2. ‘İsrailiyat’: İslam ulemasının İslami olmayan, özellikle de hicri ilk yüzyıl içerisinde Yahudi ve Hristiyanların İslam dinine sokmaya çalıştıkları inançlar, efsaneler ve hurafelerin tamamı için kullandıkları terimdir.
3. ‘İsrailiyat’: İslam bilginlerinin Yahudi ve Hristiyanların İslam toplumu içine soktukları hikayeler ve haberlere verdikleri addır. Elbette bu olay bazı Yahudi ve Hristiyanların İslam dinine tabi olmalarından veya
Müslüman görünmelerinden sonra yaşanmıştır.
Yukarıda geçen tanımlar açıklama niteliğinde olup kapsamlı ve kapsayıcı değillerdir. Ancak bu kavramın aydınlatılması için yeterlidirler.
‘İsrailiyat’ kelimesi ilk bakışta Yahudi kaynaklarından rivayet edilmiş
hadislere delalet etmektedir. Ancak tefsir ve hadis uleması bu kavramın anlamını genişletmişlerdir. Ulemanın yanında tefsir, hadis ve tarih ilminde Yahudi, Hristiyan ve diğer kaynaklara dayanan eski efsane ve hikayelere verilen kavram adlandırmasıdır. Hatta bazı müfessirlere göre ‘İsrailiyat’ bazı Yahudi ve diğer inançlara mensup İslam düşmanlarının tefsir ve hadis ilmine soktukları hiçbir kaynağı ve delili olmayan sözlerdir.
Yapılan tanımları özetleyecek olursak zahiren bu kavram Yahudilerin İslam kaynaklarına soktukları rivayetlere verilen addır. Zira ‘İsrail’

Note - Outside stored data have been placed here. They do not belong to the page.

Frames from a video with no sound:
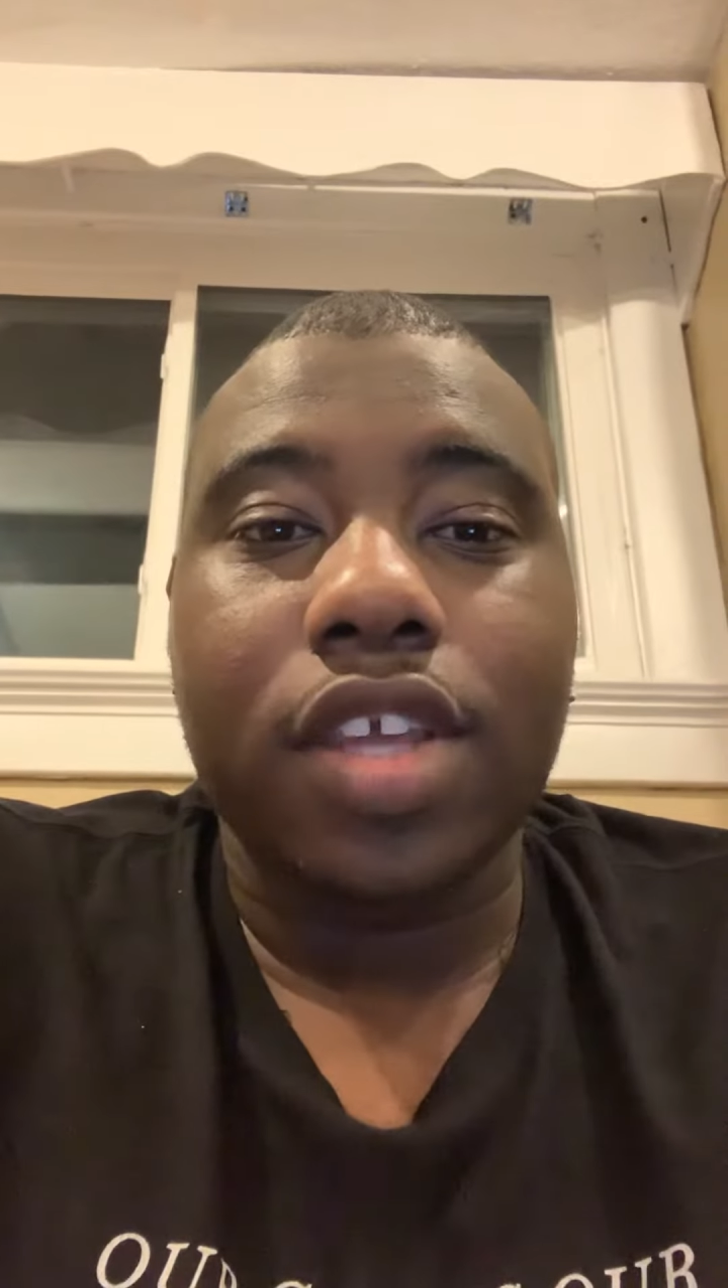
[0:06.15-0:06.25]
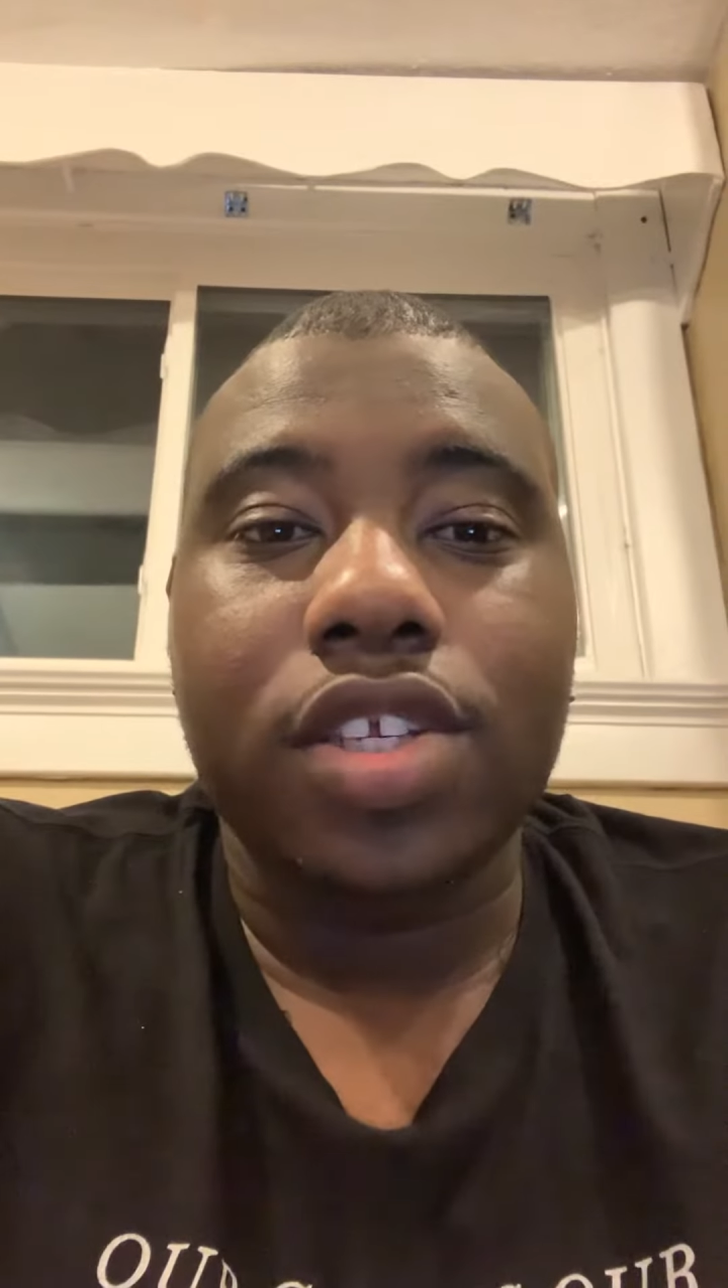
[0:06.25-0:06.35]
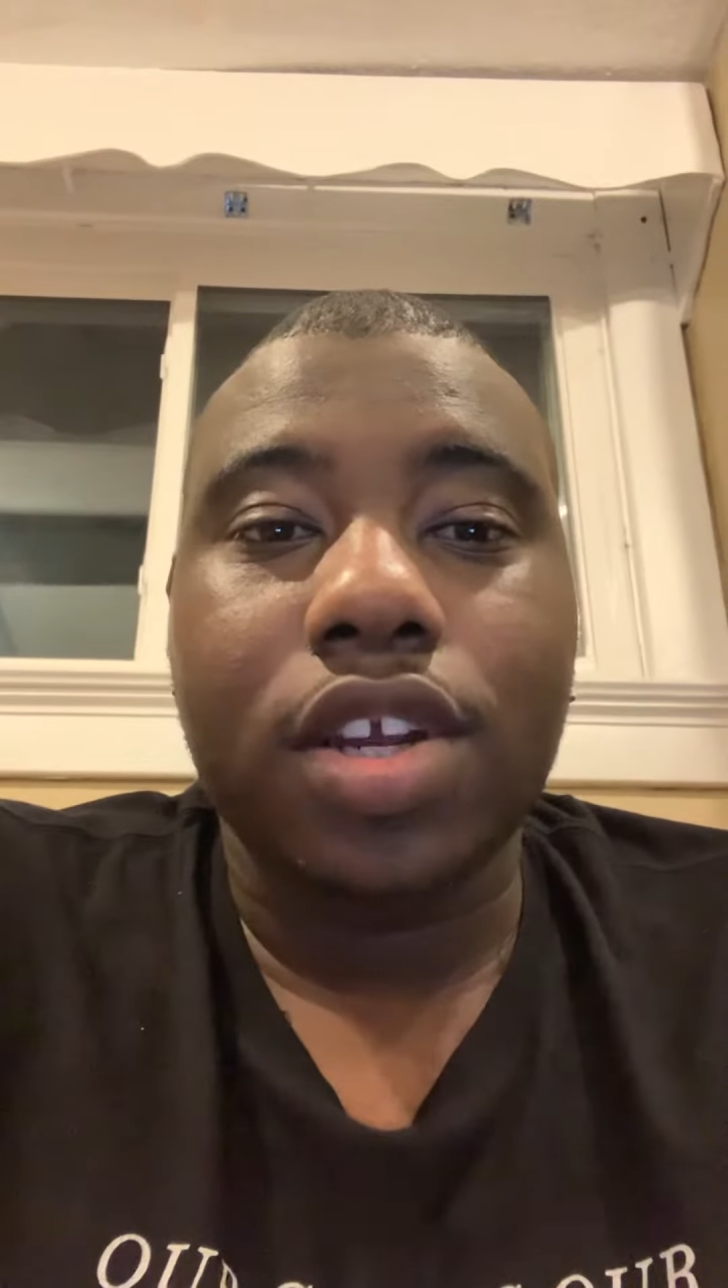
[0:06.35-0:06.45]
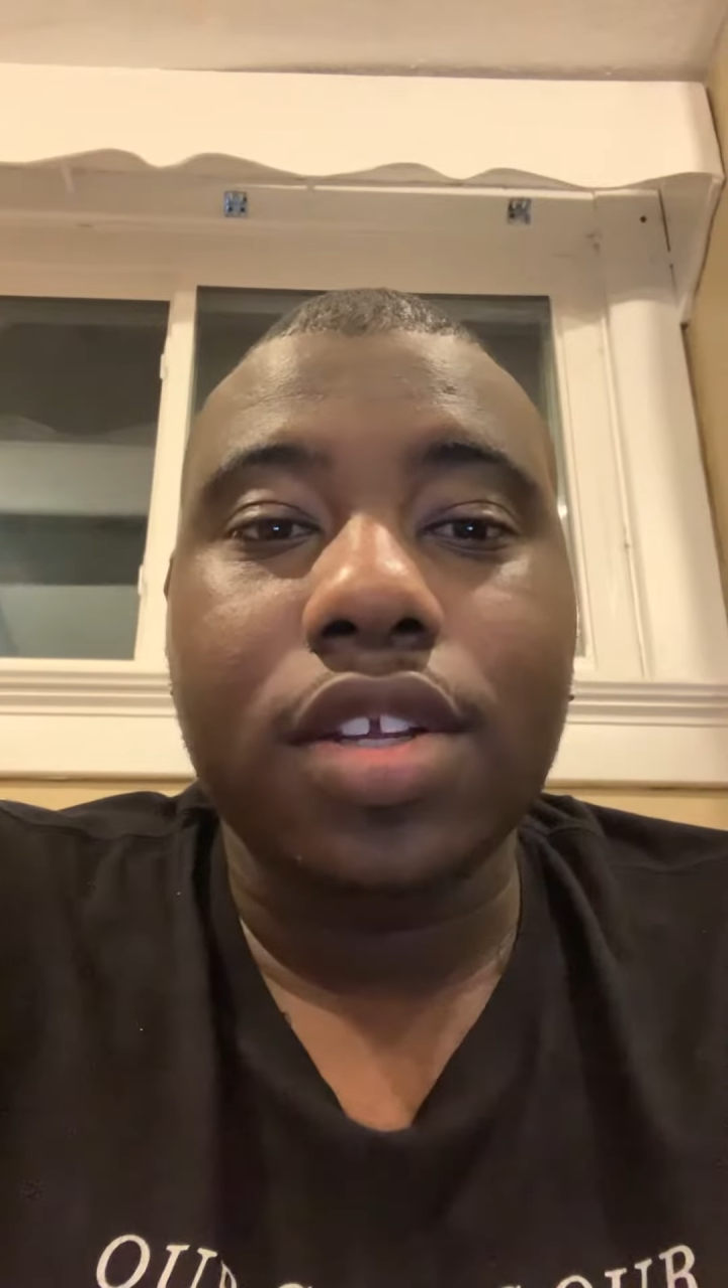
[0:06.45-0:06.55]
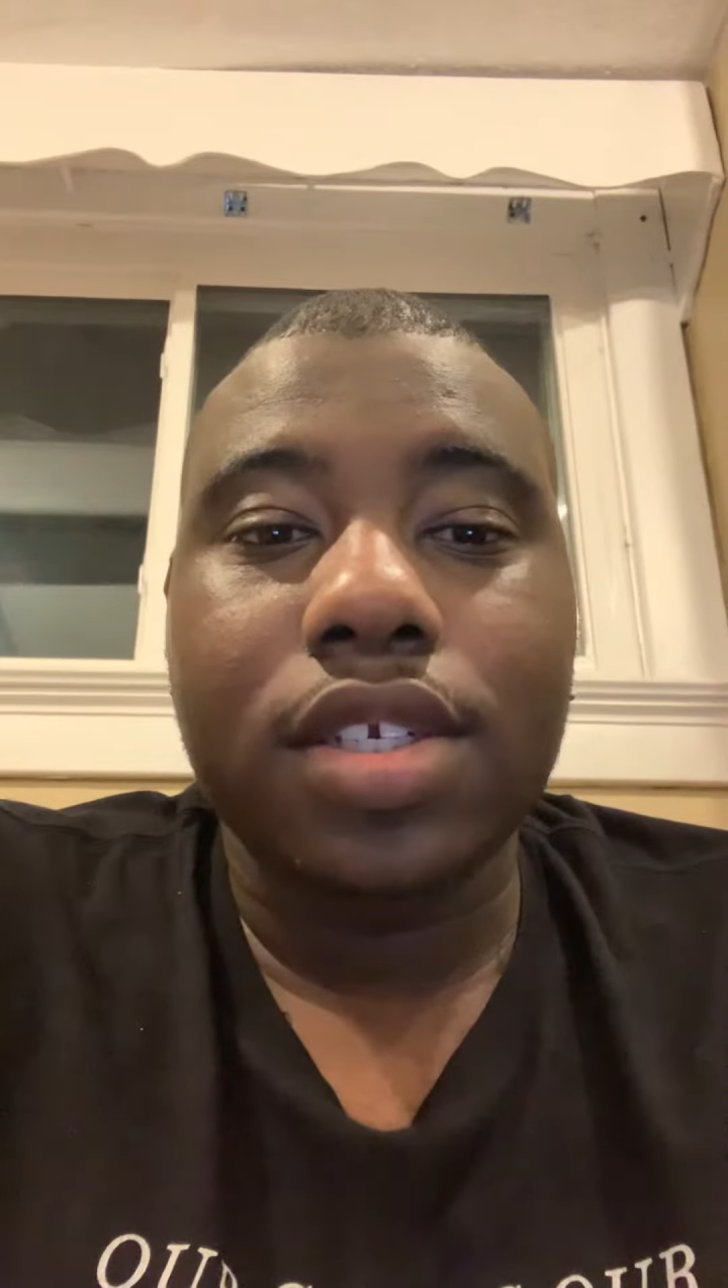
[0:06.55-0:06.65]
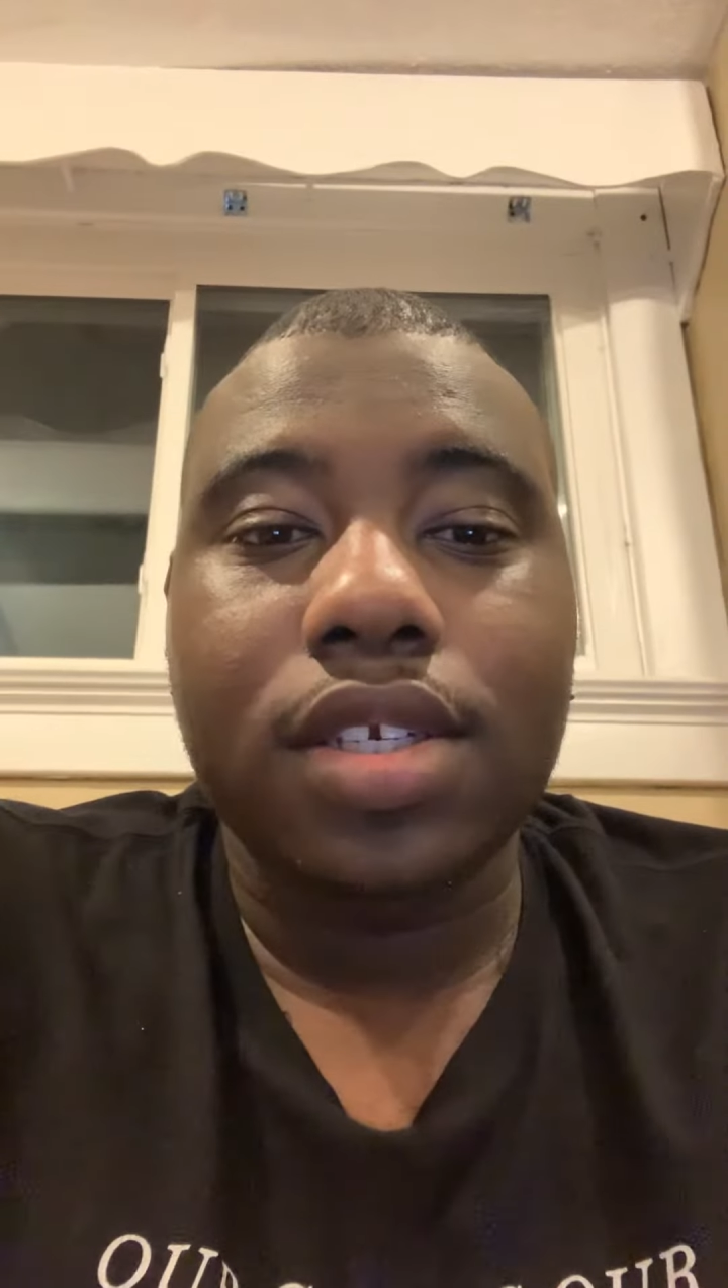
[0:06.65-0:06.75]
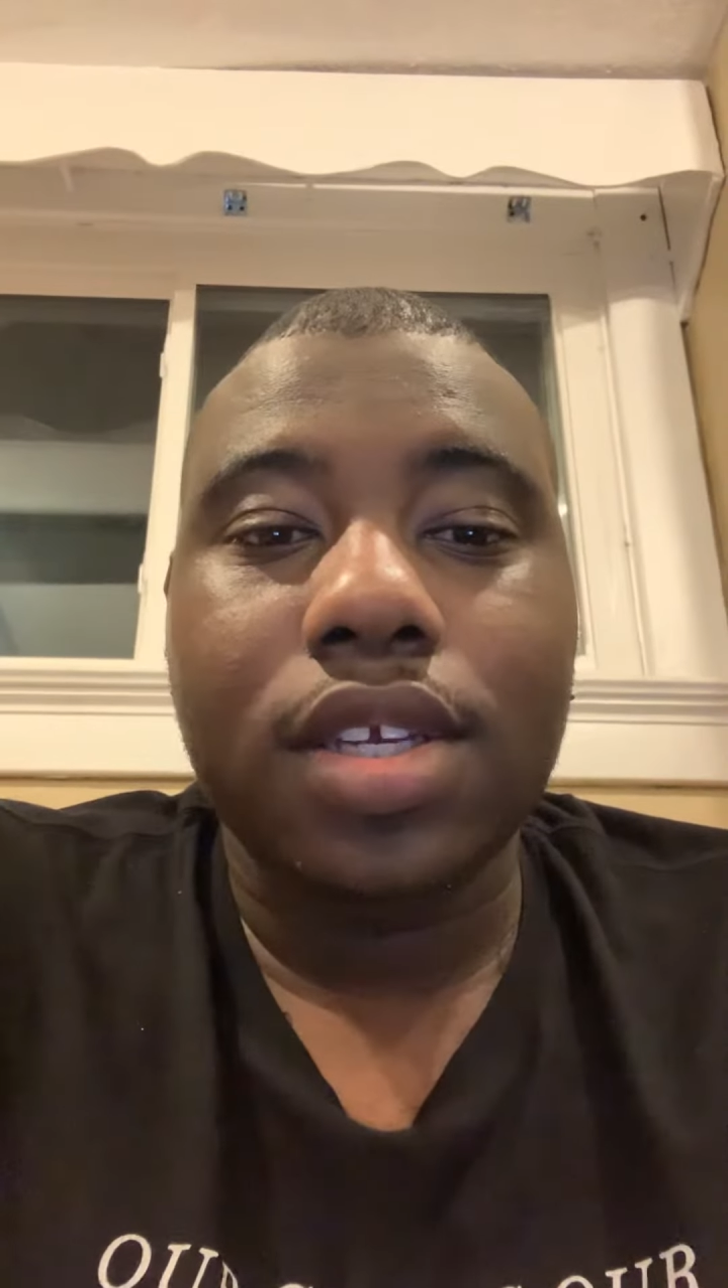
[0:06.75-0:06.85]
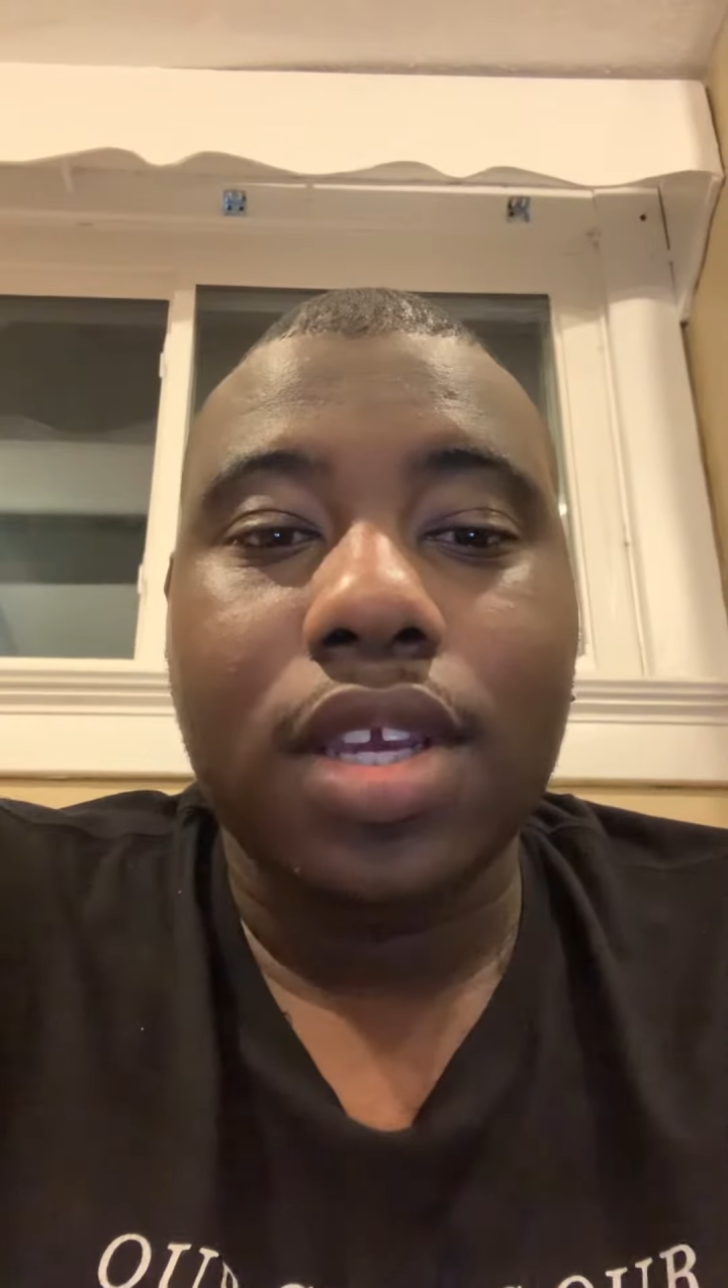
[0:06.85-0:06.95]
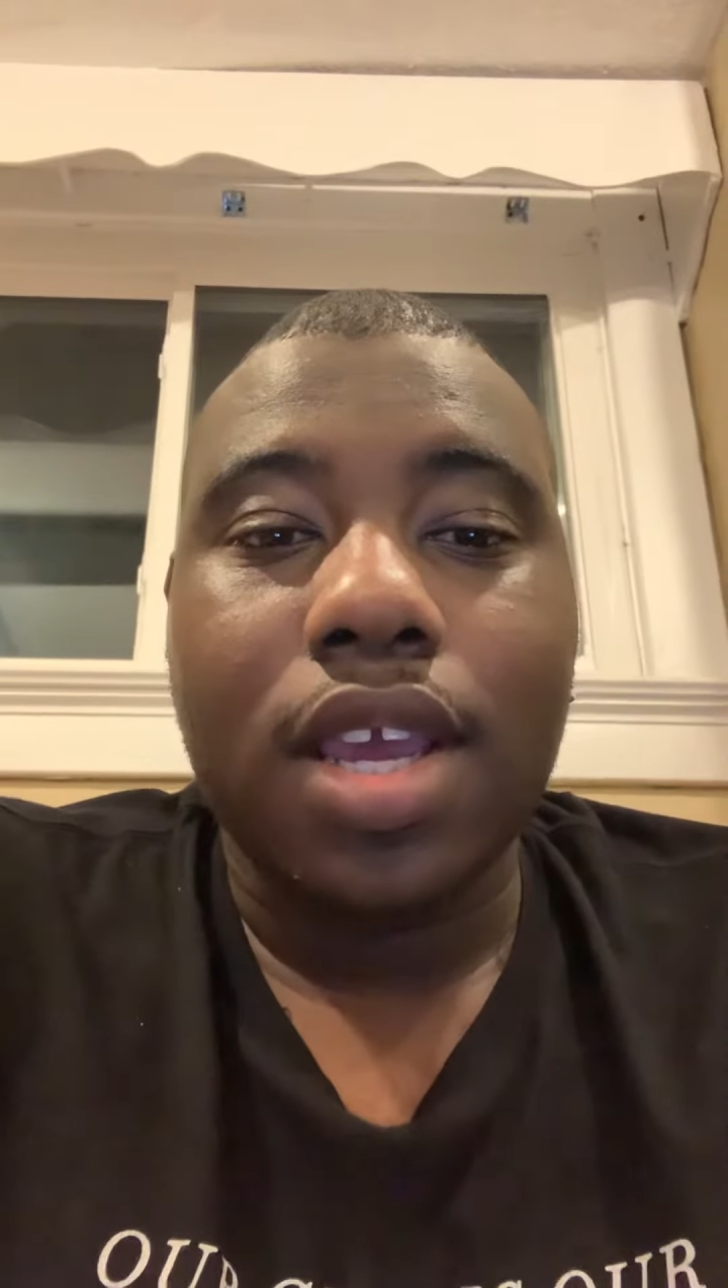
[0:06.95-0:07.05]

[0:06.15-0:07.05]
Church.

Hz. Yusuf’un (a. s) babası olan
Hz. Yakup’un (a. s) lakabıydı. İşte bu yüzden Yahudilere ‘beni İsrail’ denmektedir. Ancak bu kavram kullanılırken hem Müslüman olmayan Yahudileri hem de Yahudi olmayanları kapsamaktadır. Genellikle bu işi yapanlar Yahudi olduğu için bu ‘İsrailiyat’ adıyla meşhur olmuştur.
[Düzenle]
Yahudi kaynaklı rivayetler neden diğer dinlerden daha fazla Müslümanların eserlerinde yer etmiştir?; konusu başlı başına ele alınması gereken bir mevzudur. Hristiyanlık
Hz. Meryem (s.a),
Hz. İsa (a. s) ve
Ashab-ı Kehf gibi sadece bazı temel konular hakkında Müslümanların ilgisini çekecek bilgilere sahipti. Doğal olarak onların birçok konuda ortaya koydukları öğretiler ve sözler Müslüman araştırmacıların ilgisini çekecek konumda değildi. Yahudilerin
ahd-i atik ve diğer dini kaynaklarında
Kur’an’ı Kerim’de ve
nebevi hadislerde söz konusu edilen birçok haber ve kıssa hakkında anekdotların olması bir taraftan;
Arap yarımadasında sükûnet eden Yahudilerin Arap Müslümanlarla toplumsal ilişkilerinin olması diğer taraftan bu iletişimin gerçekleşmesine yol açmıştır. Öte yandan diğer dinlerin tefsir ve rivayet konularını ele alacak, söz söyleyecek aşinalığı ve birikimi çok fazla değildi. Fakat
felsefe ve
tıp alanlarında bu dinlerin birikimleri Müslümanların mahfillerinde mevzu bahis olmuş ve ilmi meclislerde kendine yer edinmiştir.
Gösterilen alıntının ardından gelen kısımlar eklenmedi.